Bunlarla birlikte, kentsel alanlarda yapı yoğunluğunun yeterli açık-yeşil alanları içerecek şekilde olması, tahliye ve yardım desteğinin erişimi için gerekli olan ana yolların uygun genişlikte, süreklilik ve sağlamlıkta oluşturulması, kritik altyapı sistemlerinin dayanıklılığının güvence altına alınması da diğer önemli risk azaltım stratejileri arasında.

Yukarıda bahsettiğim şartları biraz detaylandırmak gerekirse, örneğin özellikle tahliye yollarının deprem olduğunda yıkılmayacak binalardan olması tüm mahalleliye erişilebilmek veya mahallelinin güvenli toplanma alanlarına tahliye olabilmesi için hayati önemde olduğundan buradaki binaların her şeyden önce sağlam yapılması ve güçlendirilmesi gerek. Yol genişliği konusu da çevresindeki binaların yüksekliği ile orantılı. Bütün tedbirlere rağmen yıkılırsa bırakacağı enkazla yollarda geçişi sağlayacak yeterli açıklık olmalı.

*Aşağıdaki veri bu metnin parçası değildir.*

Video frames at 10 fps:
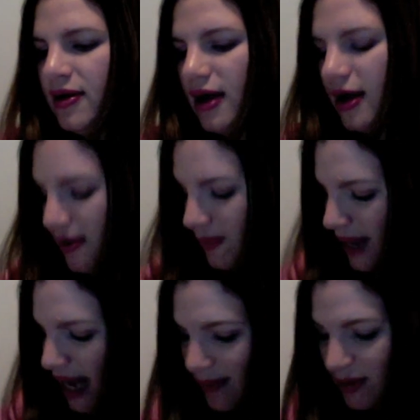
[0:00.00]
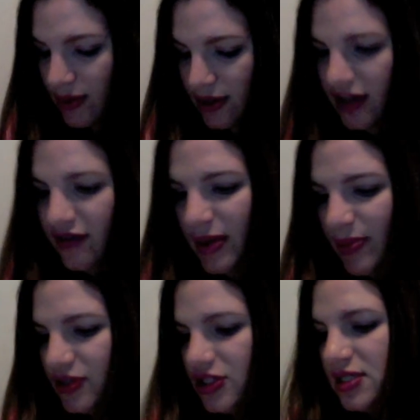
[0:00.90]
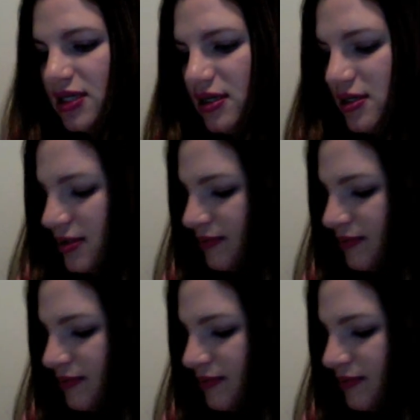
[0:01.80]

happy with all of my purchases.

Kaynak: NAKABAYASHI, JICA Teknik Semineri (Webinar), 1.10.2020

Burada temel varsayım; risk azaltma aşamasında ne kadar başarılı olunursa, deprem gibi olayların afetlere dönüşmeyeceği, deprem olduktan sonrasındaki acil müdahale aşamasında da o kadar başarılı olunacağıdır.

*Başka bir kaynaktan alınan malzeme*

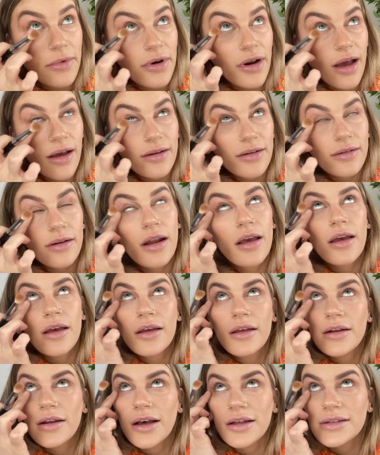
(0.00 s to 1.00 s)

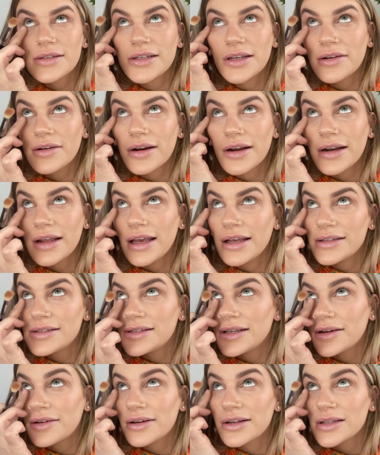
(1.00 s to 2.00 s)
Not secret, hate
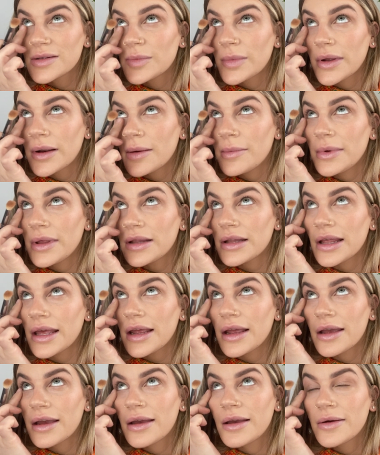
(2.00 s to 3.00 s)
secrets, but I mean,
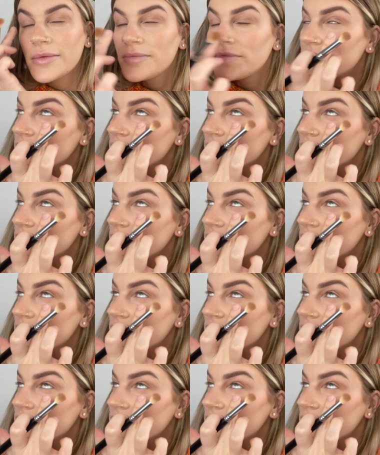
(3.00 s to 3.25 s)
like,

Daha açık bir deyişle, depremde ne kadar az yapı yıkılırsa, kaldırılacak enkaz, sarılacak yara ya da kurtarılacak can o kadar az olur. Bu da afet sonrasında, acil müdahale için oluşturulan sistemin kapasitesini aşmayan bir iş yükü ile karşılaşmak demektir. Kahramanmaraş Depremleri sonrasında yaşadıklarımız, afet öncesi risk azaltma aşamasındaki başarısızlığımızın sonucu aslında. Afet öncesi azaltamadığımız riskler, afet sonrasında karşımıza mevcut kapasiteyi aşan bir acil müdahale bilançosu çıkardı.

Dolayısıyla, “Deprem gibi doğa kaynaklı ya da yangınlar, kazalar gibi insan kaynaklı tehlikelerin büyük ölçekli afetlere dönüşmemesi, can kayıpları ile ekonomik zararların en aza indirilmesi mümkün mü?” sorusunun yanıtını, afet sonrasında yapılacak arama, kurtarma ve yara sarma eylemlerinde değil, afet öncesinde alınacak risk azaltım önlem ve uygulamalarında aramak gerekiyor.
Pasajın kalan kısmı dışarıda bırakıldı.